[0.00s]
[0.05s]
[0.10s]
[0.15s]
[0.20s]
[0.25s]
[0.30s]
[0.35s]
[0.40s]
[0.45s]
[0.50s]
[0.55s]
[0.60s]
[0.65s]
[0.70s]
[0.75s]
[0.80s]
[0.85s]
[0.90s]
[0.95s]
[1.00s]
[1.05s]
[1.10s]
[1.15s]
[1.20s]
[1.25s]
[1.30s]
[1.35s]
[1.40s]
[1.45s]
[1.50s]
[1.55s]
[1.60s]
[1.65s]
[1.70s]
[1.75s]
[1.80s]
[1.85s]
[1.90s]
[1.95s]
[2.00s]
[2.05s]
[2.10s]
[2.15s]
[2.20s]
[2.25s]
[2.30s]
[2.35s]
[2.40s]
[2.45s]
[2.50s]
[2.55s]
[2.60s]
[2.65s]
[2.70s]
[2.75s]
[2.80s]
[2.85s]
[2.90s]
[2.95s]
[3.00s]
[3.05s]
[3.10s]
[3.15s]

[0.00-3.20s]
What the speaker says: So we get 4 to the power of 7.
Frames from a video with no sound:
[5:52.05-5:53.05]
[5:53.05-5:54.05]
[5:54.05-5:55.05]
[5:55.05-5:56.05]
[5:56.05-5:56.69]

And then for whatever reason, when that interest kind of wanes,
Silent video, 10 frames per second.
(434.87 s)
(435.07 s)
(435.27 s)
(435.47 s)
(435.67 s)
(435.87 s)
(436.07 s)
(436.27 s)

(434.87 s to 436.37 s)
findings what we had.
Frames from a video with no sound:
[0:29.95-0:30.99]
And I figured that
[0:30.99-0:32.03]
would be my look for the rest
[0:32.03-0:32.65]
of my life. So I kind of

-=-=-

Set down each entry exactly as it appears above.

[0.00s]
[0.05s]
[0.10s]
[0.15s]
[0.20s]
[0.25s]
[0.30s]
[0.35s]
[0.40s]
[0.45s]
[0.50s]
[0.55s]
[0.60s]
[0.65s]
[0.70s]
[0.75s]
[0.80s]
[0.85s]
[0.90s]
[0.95s]
[1.00s]
[1.05s]
[1.10s]
[1.15s]
[1.20s]
[1.25s]
[1.30s]
[1.35s]
[1.40s]
[1.45s]
[1.50s]
[1.55s]
[1.60s]
[1.65s]
[1.70s]
[1.75s]
[1.80s]
[1.85s]
[1.90s]
[1.95s]
[2.00s]
[2.05s]
[2.10s]
[2.15s]
[2.20s]
[2.25s]
[2.30s]
[2.35s]
[2.40s]
[2.45s]
[2.50s]
[2.55s]
[2.60s]
[2.65s]
[2.70s]
[2.75s]
[2.80s]
[2.85s]
[2.90s]
[2.95s]
[3.00s]
[3.05s]
[3.10s]
[3.15s]

[0.00-3.20s]
What the speaker says: So we get 4 to the power of 7.
Frames from a video with no sound:
[5:52.05-5:53.05]
[5:53.05-5:54.05]
[5:54.05-5:55.05]
[5:55.05-5:56.05]
[5:56.05-5:56.69]

And then for whatever reason, when that interest kind of wanes,
Silent video, 10 frames per second.
(434.87 s)
(435.07 s)
(435.27 s)
(435.47 s)
(435.67 s)
(435.87 s)
(436.07 s)
(436.27 s)

(434.87 s to 436.37 s)
findings what we had.
Frames from a video with no sound:
[0:29.95-0:30.99]
And I figured that
[0:30.99-0:32.03]
would be my look for the rest
[0:32.03-0:32.65]
of my life. So I kind of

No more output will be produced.